Another concern, however, is that different types can be treated internally in your CPU with different parts of the CPU (specifically the FPU and Integer parts of your CPU can typically be very far seperated, so you should not use integer mechanisms to swap floating point values since it will be slower, for example.). If you are able to create the type wrapper as shown above, then you can likely do something like the following:

	#define swapType (type, x, y) {                         \
	    type tmp_NAMESPACE_OBFUSCATION_XJgb75b6978t = (x);  \
	    (x) = (y);                                          \
	    (y) = tmp_NAMESPACE_OBFUSCATION_XJgb75b6978t;       \
	}

So if you want to swap a fixed array of doubles:

	struct arr_ds {
	    double element[size];
	};

	swapType (struct arr_ds, *(struct arr_ds *)&a, *(struct arr_ds *)&b);

And the compiler will be able to use type specific semantics to make sure this operation is as fast as possible.

So lets take a second to discuss aliasing.
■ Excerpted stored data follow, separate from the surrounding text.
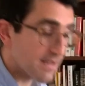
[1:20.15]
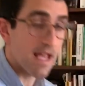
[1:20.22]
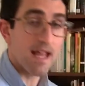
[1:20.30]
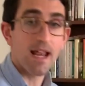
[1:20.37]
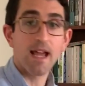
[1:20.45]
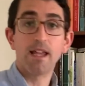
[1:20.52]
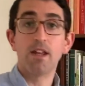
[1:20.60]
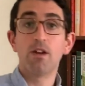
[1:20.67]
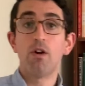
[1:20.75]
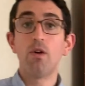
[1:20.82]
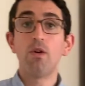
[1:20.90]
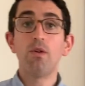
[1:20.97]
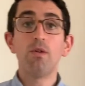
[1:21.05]
that I can
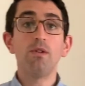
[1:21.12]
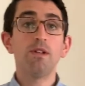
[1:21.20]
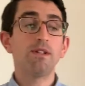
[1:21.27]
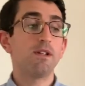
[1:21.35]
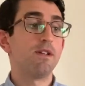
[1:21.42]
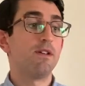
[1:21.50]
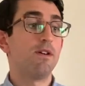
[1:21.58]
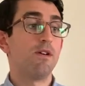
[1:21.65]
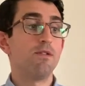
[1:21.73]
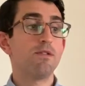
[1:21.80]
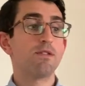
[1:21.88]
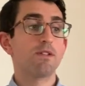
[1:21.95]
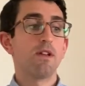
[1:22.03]
hold a
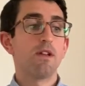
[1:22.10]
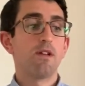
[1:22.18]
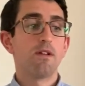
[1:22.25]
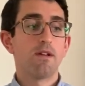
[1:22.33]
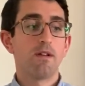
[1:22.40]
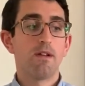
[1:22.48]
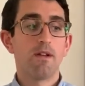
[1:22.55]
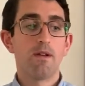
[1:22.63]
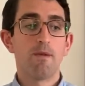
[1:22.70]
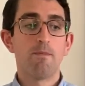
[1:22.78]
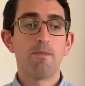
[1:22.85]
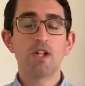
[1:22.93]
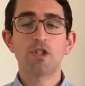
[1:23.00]
note
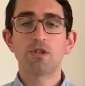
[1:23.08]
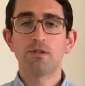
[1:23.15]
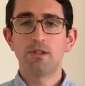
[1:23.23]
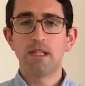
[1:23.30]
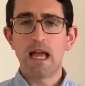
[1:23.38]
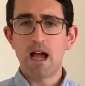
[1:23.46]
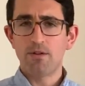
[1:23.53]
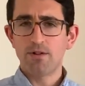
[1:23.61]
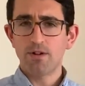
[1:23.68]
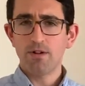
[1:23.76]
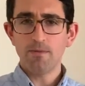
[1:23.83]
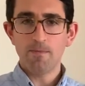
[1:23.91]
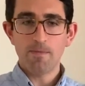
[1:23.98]
much
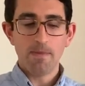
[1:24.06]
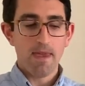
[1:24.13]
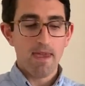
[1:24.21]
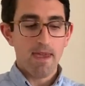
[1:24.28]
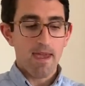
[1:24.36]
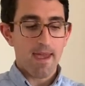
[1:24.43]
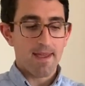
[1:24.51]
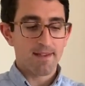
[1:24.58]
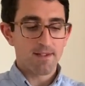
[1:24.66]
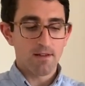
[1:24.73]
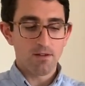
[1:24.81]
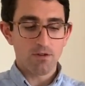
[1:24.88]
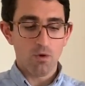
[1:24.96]
louder, and
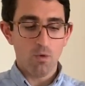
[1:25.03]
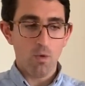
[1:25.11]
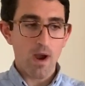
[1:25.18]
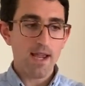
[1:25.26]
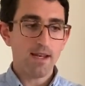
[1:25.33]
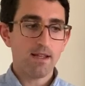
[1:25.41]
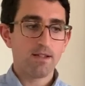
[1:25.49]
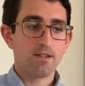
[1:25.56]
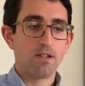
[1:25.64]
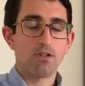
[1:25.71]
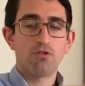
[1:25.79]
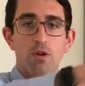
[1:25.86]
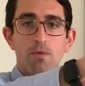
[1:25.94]
since the weight is
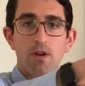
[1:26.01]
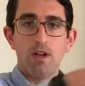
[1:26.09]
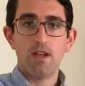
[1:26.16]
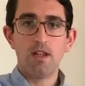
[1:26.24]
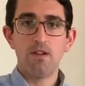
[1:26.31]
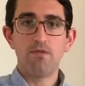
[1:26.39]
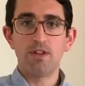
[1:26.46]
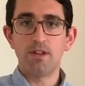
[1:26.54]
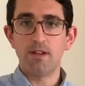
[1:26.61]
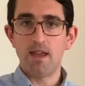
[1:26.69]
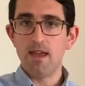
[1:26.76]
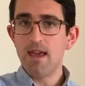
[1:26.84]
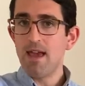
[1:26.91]
distributed
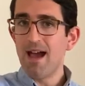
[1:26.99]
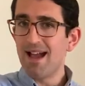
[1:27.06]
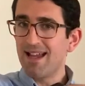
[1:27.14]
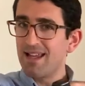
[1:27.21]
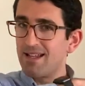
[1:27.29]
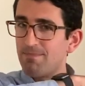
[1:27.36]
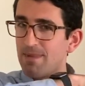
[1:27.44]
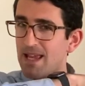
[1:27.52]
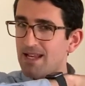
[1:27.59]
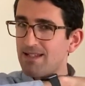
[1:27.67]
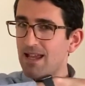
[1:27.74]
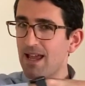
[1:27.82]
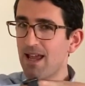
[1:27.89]
evenly, I can
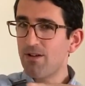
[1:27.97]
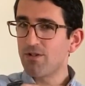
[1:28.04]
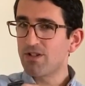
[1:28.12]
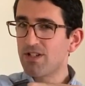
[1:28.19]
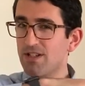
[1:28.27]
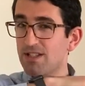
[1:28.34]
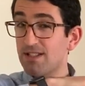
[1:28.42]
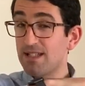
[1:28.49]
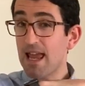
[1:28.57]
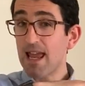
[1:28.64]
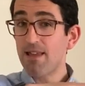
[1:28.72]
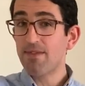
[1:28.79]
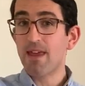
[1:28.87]
maintain or
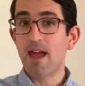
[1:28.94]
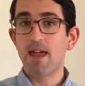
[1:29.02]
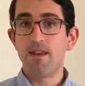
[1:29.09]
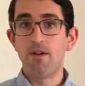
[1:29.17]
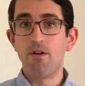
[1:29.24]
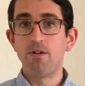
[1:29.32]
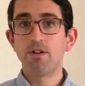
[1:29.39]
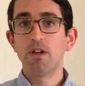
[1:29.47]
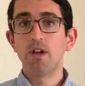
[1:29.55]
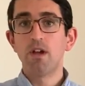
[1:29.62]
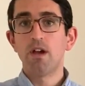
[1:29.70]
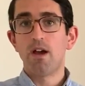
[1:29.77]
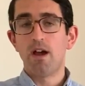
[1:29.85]
sustain that note
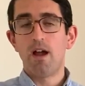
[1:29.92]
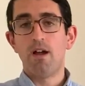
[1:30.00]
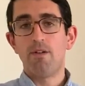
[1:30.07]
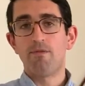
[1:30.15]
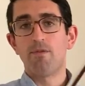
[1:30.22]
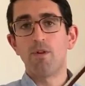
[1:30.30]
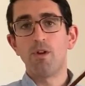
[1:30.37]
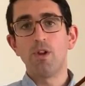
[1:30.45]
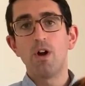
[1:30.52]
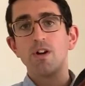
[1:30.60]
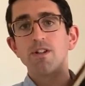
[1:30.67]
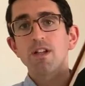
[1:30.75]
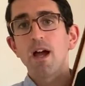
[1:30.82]
for a
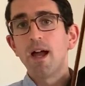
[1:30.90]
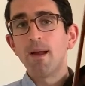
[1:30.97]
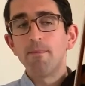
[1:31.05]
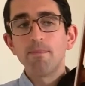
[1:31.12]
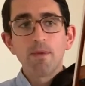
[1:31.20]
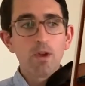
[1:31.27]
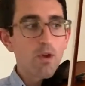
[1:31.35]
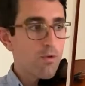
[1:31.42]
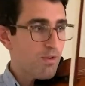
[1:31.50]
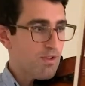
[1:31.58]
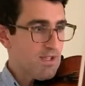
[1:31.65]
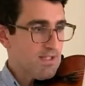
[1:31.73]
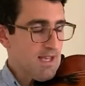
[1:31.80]
long time
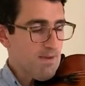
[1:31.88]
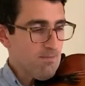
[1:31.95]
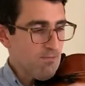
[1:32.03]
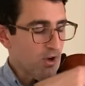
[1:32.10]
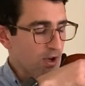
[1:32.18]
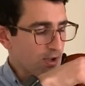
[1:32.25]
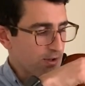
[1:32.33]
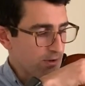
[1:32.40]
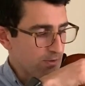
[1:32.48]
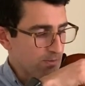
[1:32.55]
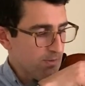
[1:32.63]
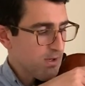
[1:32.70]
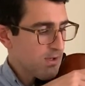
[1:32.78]
with the same volume.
Well, we won't need more than a second ... if x and y are identical, then as long as you avoid the analytical ways of swapping (i.e., using the difference of sums, or the xor trick) then any method will work. If you are concerned with performance put an if() test at the beginning. But if the target buffers are not identical but overlap then in general, there is no final representation which is guaranteed to be swapped versions of the original. The overlapped region is at the end of one buffer, and the beginning of the other -- it is trivial to come up with any old random example to see what's wrong:

	double x[2];
	double * y = &x[1];
	x[0] = 1;
	x[1] = 2;	/* x = {1,2}; */
	y[1] = 3;	/* y = {2,3}; */

	/* There's no way to make x = {2,3} and y = {1,2} */
	/* because x[1] and y[0] are aliased.             */

As you can see, its not the way in which the aliasing occurs that matter, but just the values that are in the arrays that prevent this from working. So in general, a swap operation simply cannot address any non-trvially aliased parameters.

This situation is actually a good thing in the sense that we don't have to concentrate any effort of the question of what to do about aliasing at all. So we can use a simple temporary block solution for large sizes.

	#define BLOCK_SIZE (64) /* A cache line? */

	struct arr_bs {
	    unsigned char element[BLOCK_SIZE];
	};

	void bigSwap (void * d0, void * d1, size_t sz) {
	    int i, l = sz / BLOCK_SIZE;
	    for (i=0; i < l i++) {
	        swapType (arr_bs, ((struct arr_bs *) d0)[i], 
	                          ((struct arr_bs *) d1)[i]);
	    }
	    d0 = &(((struct arr_bs *) d0)[i]);
	    d1 = &(((struct arr_bs *) d1)[i]);
	    sz %= (unsigned int) BLOCK_SIZE;
	    for (i=0; i < sz; i++) {
	        swapType (unsigned char, ((unsigned char *) d0)[i],
	                                 ((unsigned char *) d1)[i]);
            }
	}

The point being that once the arrays get large enough, paying attention to the type no longer matters, since we will be memory limited. The activity of optimization the above will be in picking the right BLOCK_SIZE -- for example on some CPU platforms it is a good idea to pick it with an eye on cache line sizes, however, on other CPUs its possible that the temporary can be allocated totally in registers.

On a related subject ...

If you want to toggle a variable between two values you might write something like:

    if (r == value1) 
        r = value2;
    else
        r = value1;

but modern CPUs tend to be slow at conditional branching that is hard to predict and you are likely to be better served by:

    r = (value1 + value2) - r;

    r = r ^ (value1 ^ value2);

Both of the above require correct initialization of the variable in question. On most machines the performance of each should be the same, however on inherently in place CPUs such as the 80x86 family of processors, the second will be an instruction shorter for integer variable as well as being faster (the opposite is clearly true for floating point.) Notice the similarity between the swap and toggle problems.